Applied acoustics in the built environment is focused on the development and commercial adoption of techniques and technologies resulting from research in applied acoustics:
- Developing standard methodologies in the areas of Rain Noise, Building Envelope design, Low Frequency Noise, Structure-borne Sound, Surface Acoustic Diffusion and Multi-porous materials;
- The adoption of standard practice in local and national government bodies in the UK and internationally, in test houses, the construction industry, consultancies and extending into automotive and aerospace industries;
- Commercial application of technologies deriving from the research in reducing environmental noise, improving environmental and performance acoustics, bringing economic and environmental benefit.
Innovation in acoustic technologies
Dr Mags Adam, Professor Jamie Angus, Professor Trevor Cox, Dr Andy Elliott, Professor Yiu Lam, Professor Andy Moorhouse, Dr Dave Saunders (retired 2003), Dr Olga Umnova and Dr David Waddington have developed a range of applications for acoustics research including: rain noise, building envelope, low frequency sound, structure-borne sound, surface diffusion and porous materials. Each are implemented in standard practice in the built environment sector with subsequent take up in the automotive, aerospace, mechanical and construction industries:
- Rain noise: A test method for rain noise formed the basis for an ISO standard (ISO 140-18: 2006); becoming the standard method worldwide for assessment of rain impact noise by roof and roof-light structures. Government guidance on the acoustic design of educational buildings; BB93, which includes a methodology for predicting noise for different intensities of rainfall, forms part of UK Building Regulations, requiring specific design measures for rain noise assessed according to the standard, compulsory in all new schools built since 2003. Since 2012, rain noise assessment using ISO140-18:2006 has also been included in the ‘Acoustic Performance Standards for the Priority Schools Building Programme’.
- Building envelope: Salford models for sound insulation of profiled metal cladding constructions were implemented into a PC based software package which was adopted by members of the Metal Cladding and Roofing Manufacturers Association (MCRMA) in 1995. Major UK construction and manufacturing companies have adopted the models. The software package is still in use by the majority of MCRMA members, a remarkable achievement given the rapid pace of developments in the industry and software over that period, with further updating of the models commissioned by the MCRMA in July 2013.
- Low frequency noise: Guidelines for assessment of low frequency noise have been adopted as a standard approach for low frequency noise complaints by Environmental Health Officers within UK local authority noise enforcement teams. The guidelines form a key part of the strategy for dealing with noise complaints within the Environment Agency, frequently cited in public enquiries. University of Salford training in the use of the procedure was commissioned by the Environment Agency in 2012 for their noise specialists.

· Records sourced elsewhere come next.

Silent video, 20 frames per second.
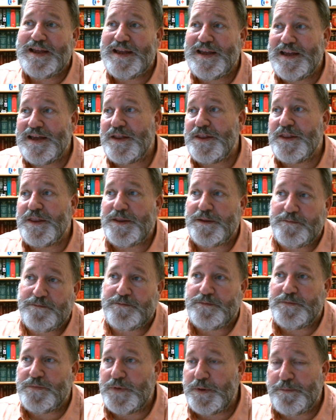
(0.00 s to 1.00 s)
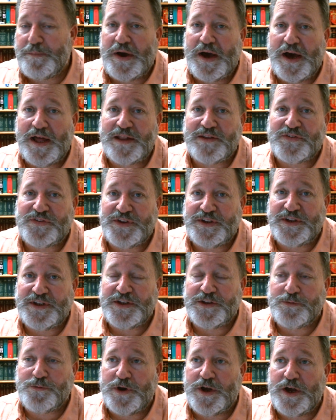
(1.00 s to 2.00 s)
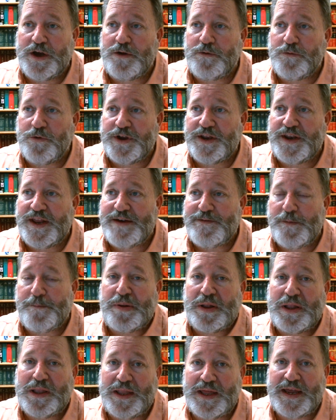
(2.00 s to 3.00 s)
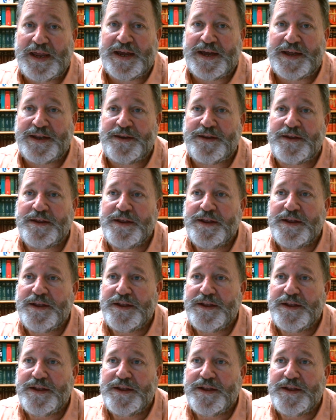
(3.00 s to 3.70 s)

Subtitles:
And the policy is, well, we're going to have a plan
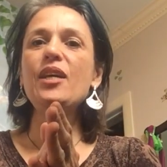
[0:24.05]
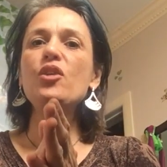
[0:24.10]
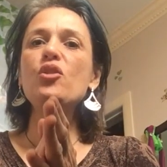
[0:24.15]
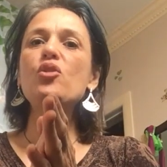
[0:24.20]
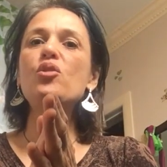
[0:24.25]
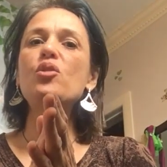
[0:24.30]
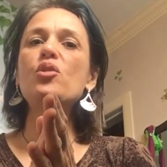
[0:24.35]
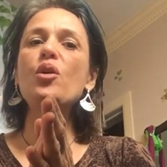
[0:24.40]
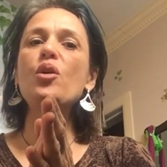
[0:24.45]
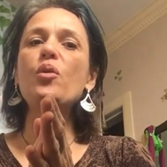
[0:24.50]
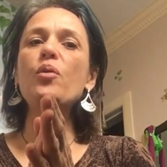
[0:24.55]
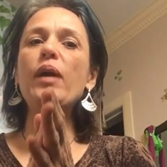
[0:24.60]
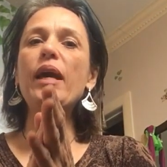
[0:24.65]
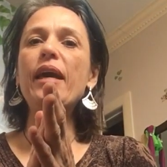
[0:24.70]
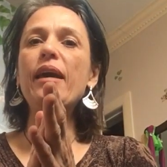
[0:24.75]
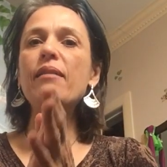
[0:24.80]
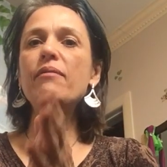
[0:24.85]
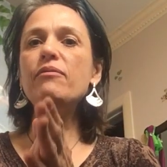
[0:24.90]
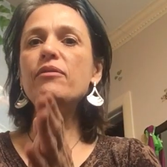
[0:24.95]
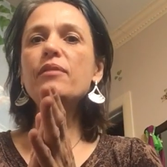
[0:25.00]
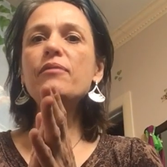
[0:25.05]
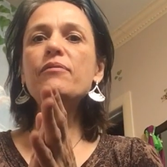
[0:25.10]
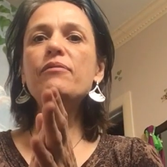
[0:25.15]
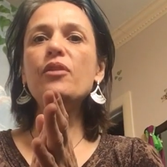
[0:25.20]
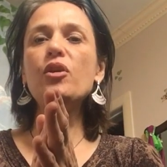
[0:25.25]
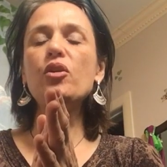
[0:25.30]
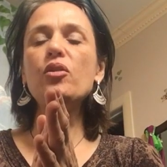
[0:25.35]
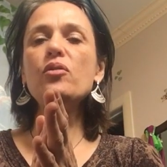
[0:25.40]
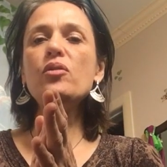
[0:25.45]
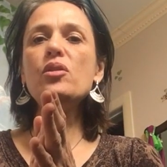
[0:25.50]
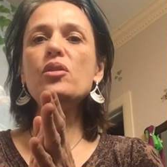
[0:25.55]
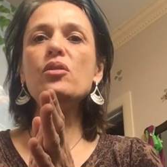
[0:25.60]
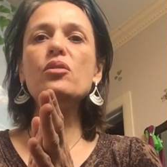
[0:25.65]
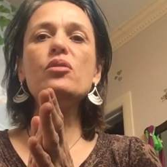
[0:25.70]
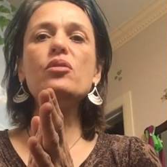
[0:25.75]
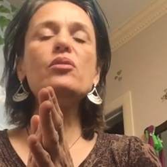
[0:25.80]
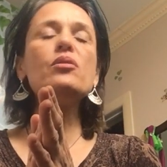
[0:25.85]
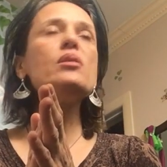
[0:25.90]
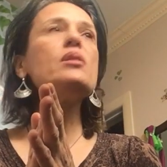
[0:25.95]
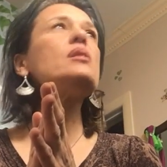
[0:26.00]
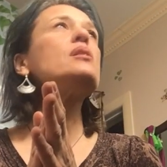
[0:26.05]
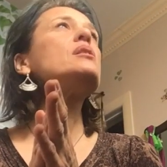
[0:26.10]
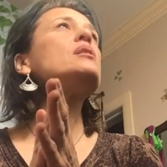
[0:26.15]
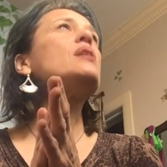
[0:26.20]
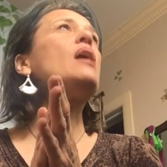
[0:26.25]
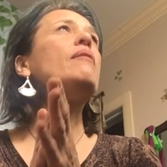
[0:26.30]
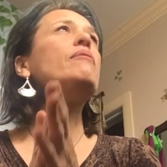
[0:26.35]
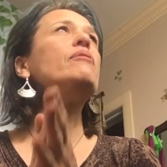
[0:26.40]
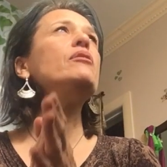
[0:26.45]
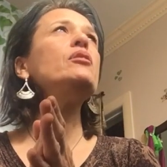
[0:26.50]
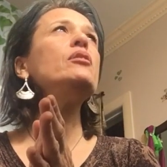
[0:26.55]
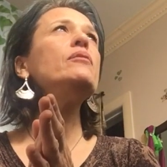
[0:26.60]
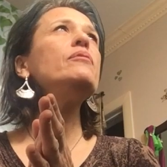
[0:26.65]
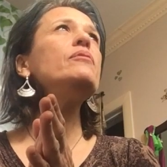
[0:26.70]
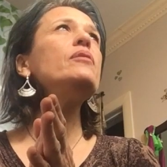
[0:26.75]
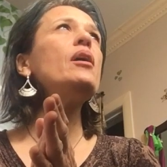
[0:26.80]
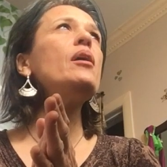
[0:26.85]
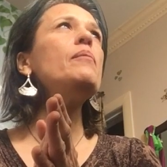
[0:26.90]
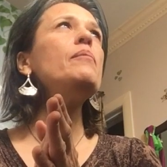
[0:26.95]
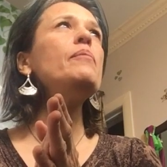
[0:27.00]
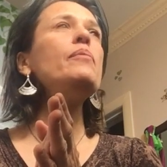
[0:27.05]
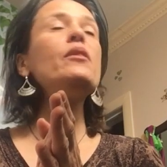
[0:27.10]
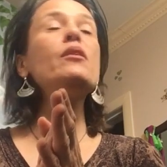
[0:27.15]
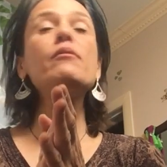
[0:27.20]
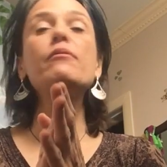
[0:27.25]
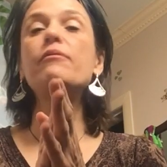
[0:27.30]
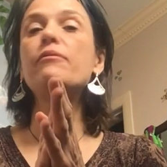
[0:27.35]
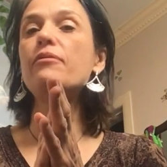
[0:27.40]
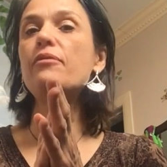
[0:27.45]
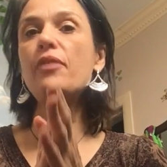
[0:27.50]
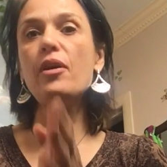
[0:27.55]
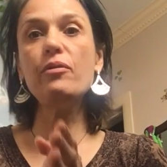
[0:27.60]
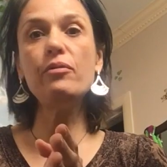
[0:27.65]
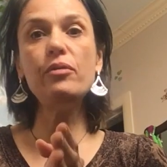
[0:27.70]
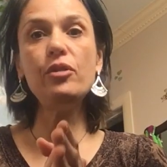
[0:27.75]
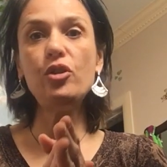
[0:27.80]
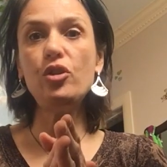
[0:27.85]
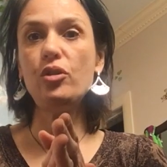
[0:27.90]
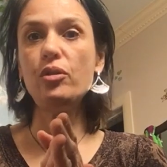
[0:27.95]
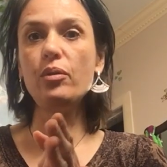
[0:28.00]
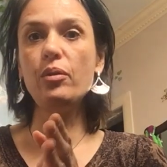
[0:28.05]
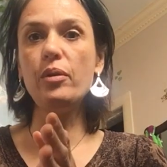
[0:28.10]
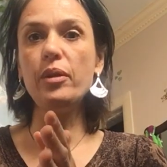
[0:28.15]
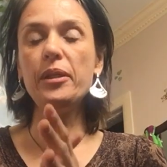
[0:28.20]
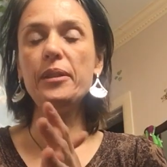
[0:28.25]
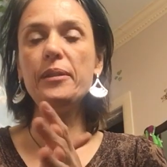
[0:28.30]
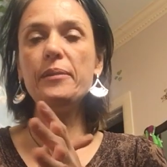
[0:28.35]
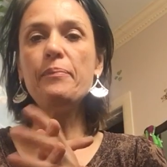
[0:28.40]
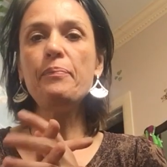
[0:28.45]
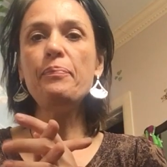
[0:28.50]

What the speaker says: So every verse, there's 7 of them. They're very short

- Structure-borne sound: A new reception plate method for characterisation of sources of structure-borne sound has been adopted as a European standard method for sound sources in buildings BS EN 15657-1:2009 Acoustic properties of building elements and of buildings. Laboratory measurement of airborne and structure borne sound from building equipment. This standard is called up by another standard EN12354-5: 2009 Building acoustics — Estimation of acoustic performance of building from the performance of elements Part 5: Sounds levels due to the service equipment for prediction of sound levels from services equipment.
- The Salford team was commissioned by Defra, CLG and DECC to employ the in-situ blocked force method in developing guidelines for prediction of structure-borne sound from building-mounted wind turbines for stimulating renewable energy generation by the removal of planning restrictions where possible. In 2009 a set of guidelines employing the method suitable for adoption by local authorities was drawn up and published on the Defra website, forming the basis of standard practice in the UK.
- Room Acoustic Diffusers: research has led both to an international measurement standard and to new designs of diffusers ISO 17497-2. As convener of ISO Working Group WG25 Cox contributed to the adoption of the internationally agreed measurement method for diffusers, his diffuser designs can be found hundreds of rooms worldwide, examples include Sony M1 studios in New York, Cinema in Seattle and the Hummingbird Centre in Toronto. Diffuser designs have been exploited commercially using the Binary Amplitude Diffusor/Absorber (BAD), proposed by Angus, which simultaneously provides uniform sound diffusion at high and mid band frequencies.
- Multi-scale porous materials: Research demonstrated the ‘enhanced compliance’, of multi-scale porous materials, specifically, activated carbon, to provide significant acoustic benefits, for example in sound insulation by making cavities appear acoustically larger than their physical size. The research outcomes led to the filing of two patents and formation of the spinout company CarbonAir in 2012. The company has secured licence contracts, including with a specialist manufacturer of acoustic treatment materials for studio and home theatre applications and a 12 year license agreement with a German Tier1 supplier to exploit multi-porous materials in car suspensions.